Verwaltungsgericht

Urteil: "Spätis" müssen sonntags geschlossen bleiben

Eine Geschäftsbetreiberin aus Charlottenburg hatte geklagt. Sie verwies auf ihr Sortiment für Touristen - erfolglos.

Ein Spätkauf in Prenzlauer Berg

Ein Spätkauf in Prenzlauer Berg

Foto: Maurizio Gambarini

Berliner Spätverkaufsstellen, bekannt als „Spätis“, müssen sonntags grundsätzlich geschlossen bleiben. Das hat das Verwaltungsgericht Berlin entschieden. Die Spätis seien „typischerweise allgemein und unspezifisch auf die Versorgung der näheren Umgebung und nicht auf den spezifischen Bedarf von Touristen ausgerichtet“, heißt es zur Begründung in einer Mitteilung vom Mittwoch. „Deswegen dürfen sie weiterhin sonntags grundsätzlich nicht öffnen.“

Geklagt hatte eine Inhaberin eines Einzelhandelsgeschäftes in Charlottenburg-Wilmersdorf. Sie hatte ihren Laden an mehreren Sonntagen im Jahr 2016 geöffnet und dabei neben Berlin-Artikeln, Postkarten und Erfrischungsgetränken auch Spirituosen in großen Flaschen, H-Milch, Toastbrot, Zucker, Honig und Kaffeepulver angeboten. Daraufhin hatte ihr das Bezirksamt weitere Sonntagsöffnungen untersagt und im Falle der Zuwiderhandlung ein Zwangsgeld in Höhe von 1500 Euro angedroht.

Das Gericht bestätigte die Maßnahmen des Bezirksamtes. Nach dem Berliner Ladenöffnungsgesetz müssen Verkaufsstellen an Sonn- und Feiertagen grundsätzlich geschlossen bleiben.

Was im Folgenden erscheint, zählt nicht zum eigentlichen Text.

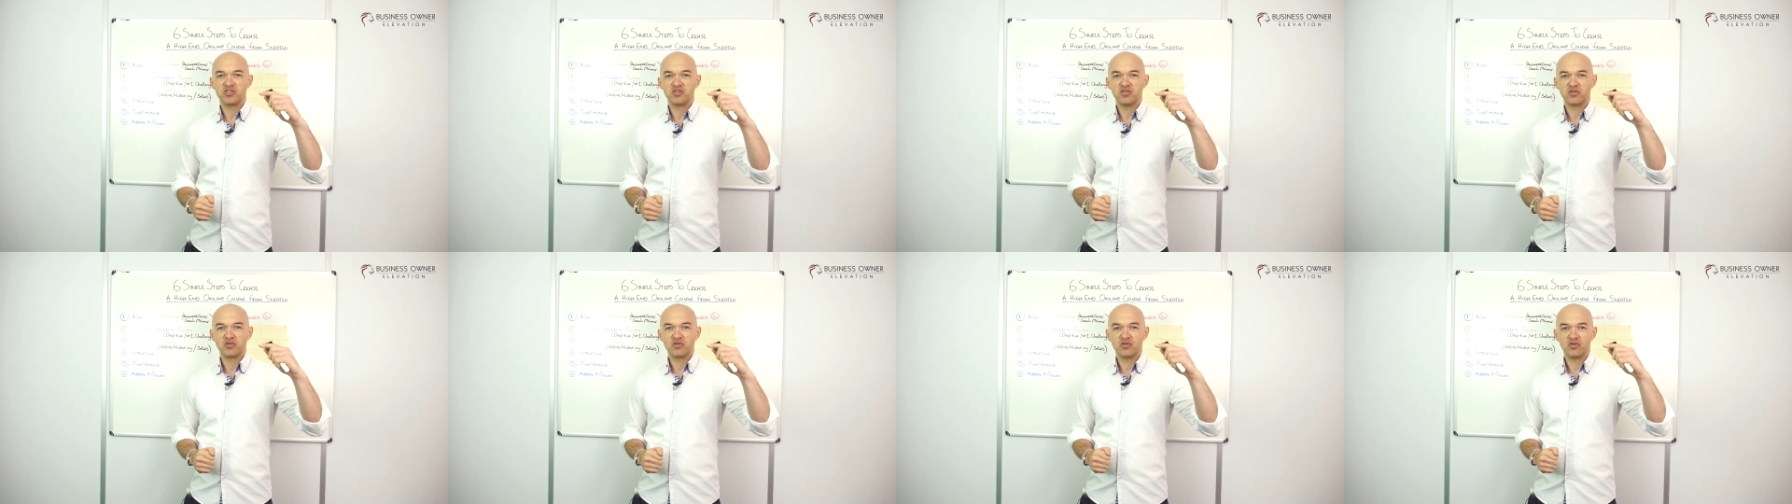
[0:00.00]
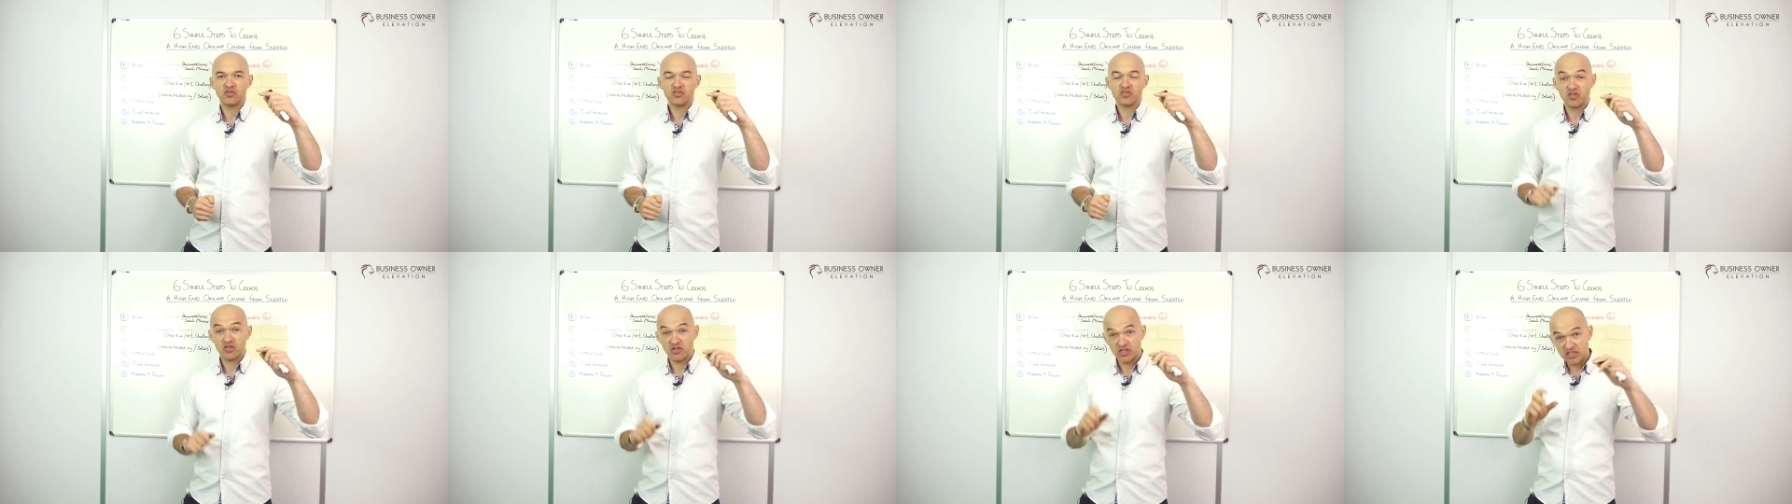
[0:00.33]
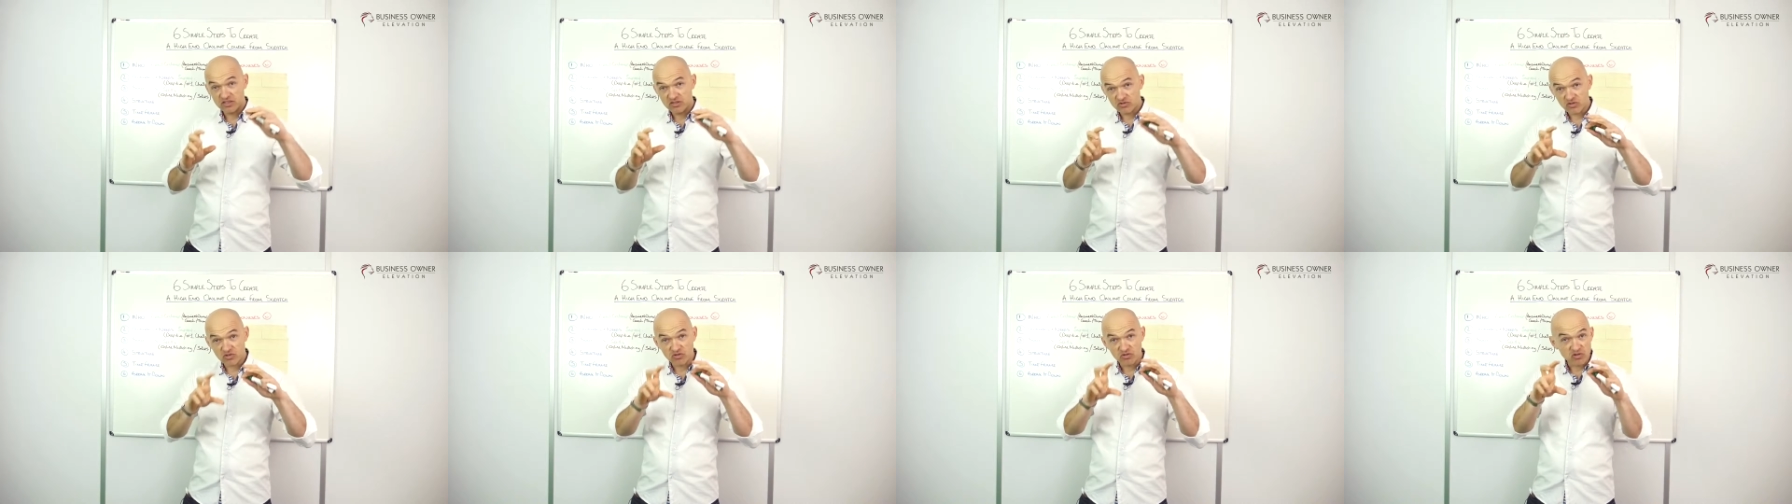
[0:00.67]
your course, your
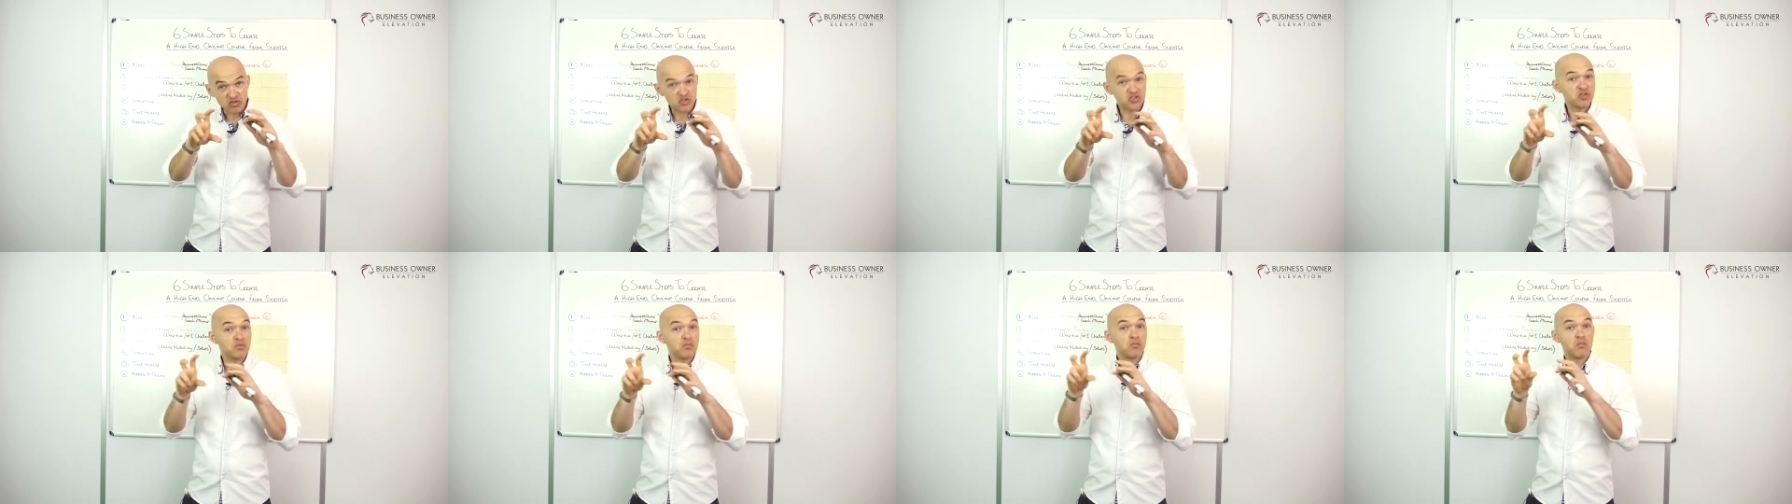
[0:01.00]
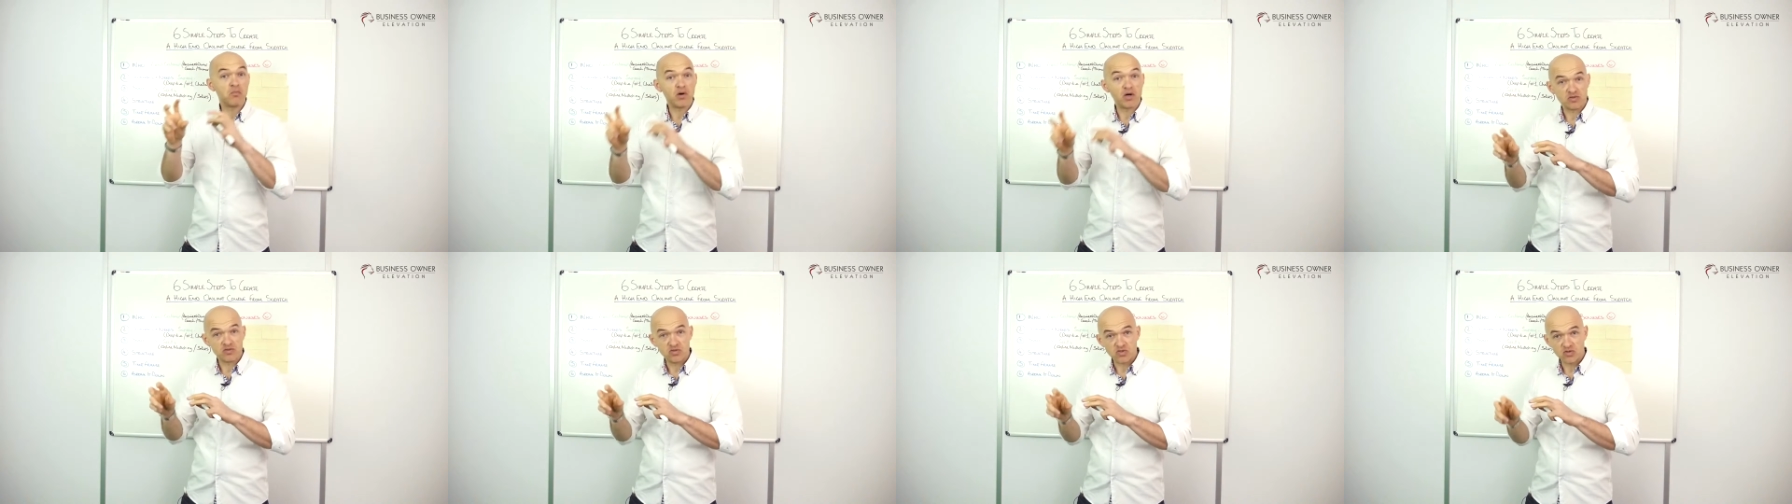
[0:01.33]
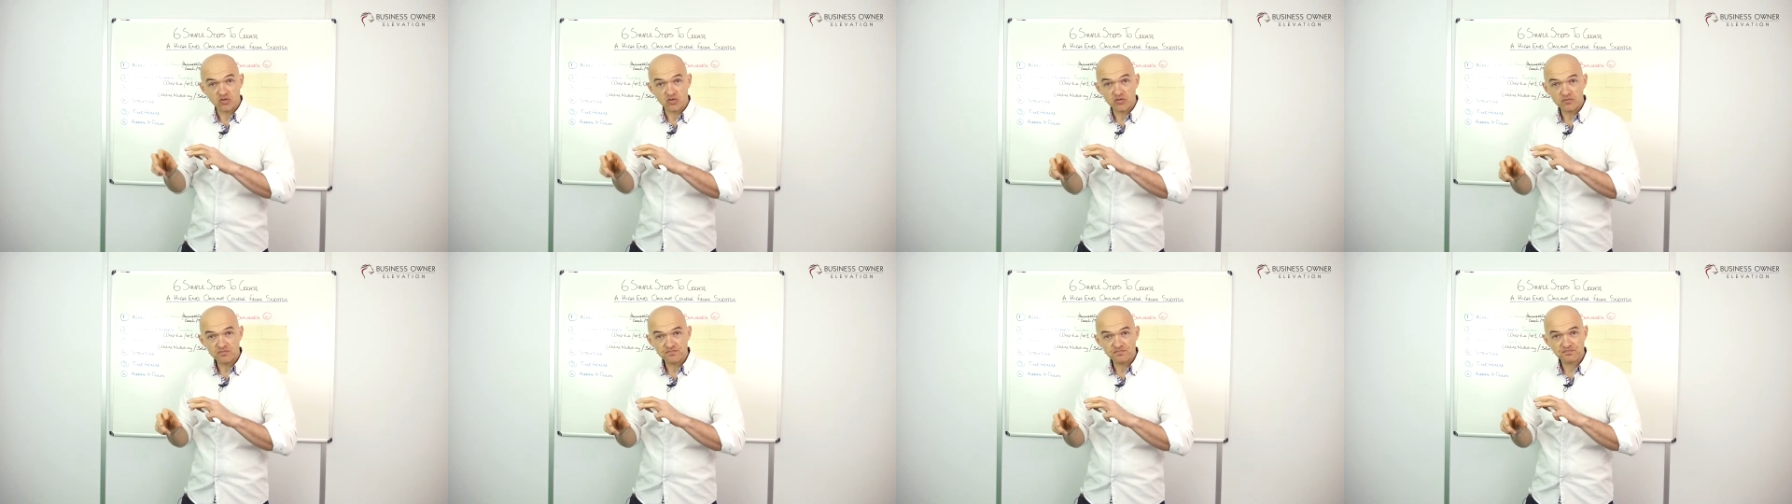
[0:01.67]
introduction
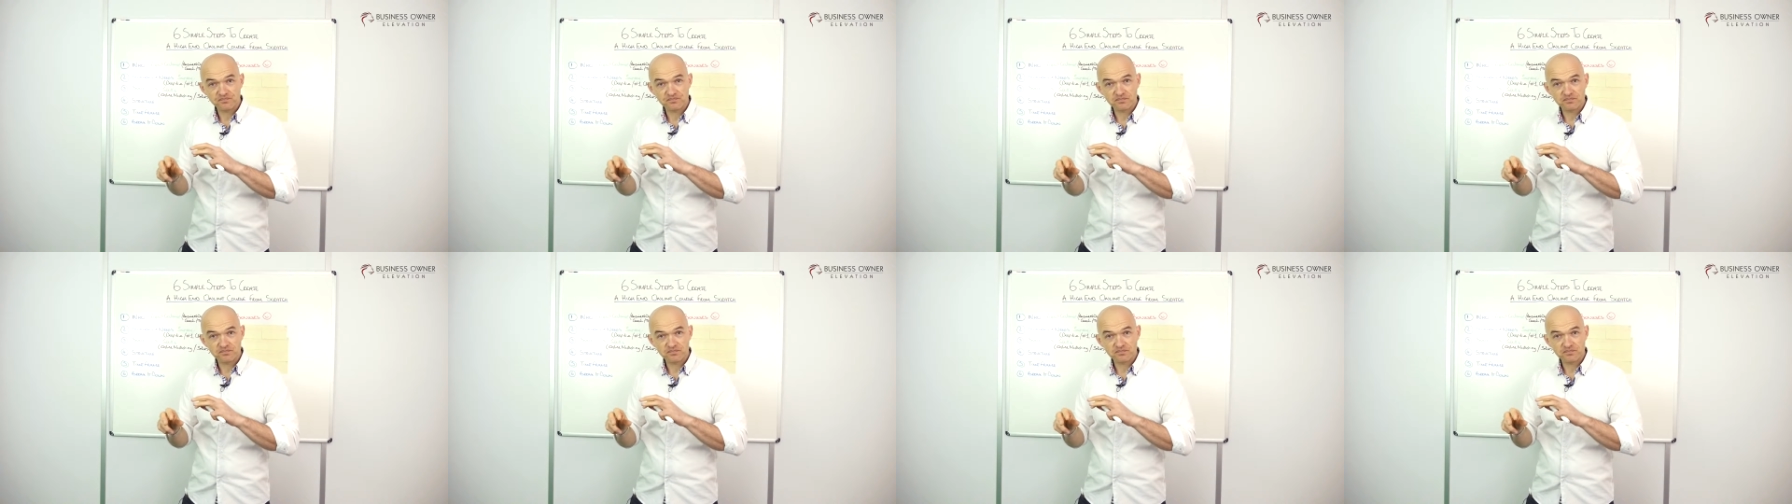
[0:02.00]
module.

Eine Ausnahme macht das Gesetz unter anderem für Verkaufsstellen, die für den Bedarf von Touristen bestimmte Waren wie Lebens- und Genussmittel zum sofortigen Verzehr anbieten. Die Klägerin könne sich nicht auf diese Ausnahme für eine Sonntagsöffnung berufen: Ihr Angebot umfasse Waren, die nicht zum sofortigen Verzehr geeignet seien.

Auch große Auswahl an Touristensouvenir hilft der Klägerin nicht

Überdies versorge ein Berliner „Späti“ – unabhängig vom konkreten Warensortiment – die nähere Umgebung typischerweise allgemein und unspezifisch. Da der Geschäftsbetrieb der Klägerin vom äußeren Erscheinungsbild und durch seine breite Produktpalette nicht nur auf den spezifischen Bedarf von Touristen abziele, komme auch aus diesem Grund die Ausnahme nicht in Betracht. Dies gelte selbst dann, wenn der Betrieb zusätzlich eine größere Anzahl an touristentypischen Souvenirs vorhalte.

Gegen die Entscheidung kann der Antrag auf Zulassung der Berufung beim Oberverwaltungsgericht Berlin-Brandenburg gestellt werden. Gesprochen hatte die 4. Kammer des Verwaltungsgerichts ihr Urteil am 22. Mai 2019.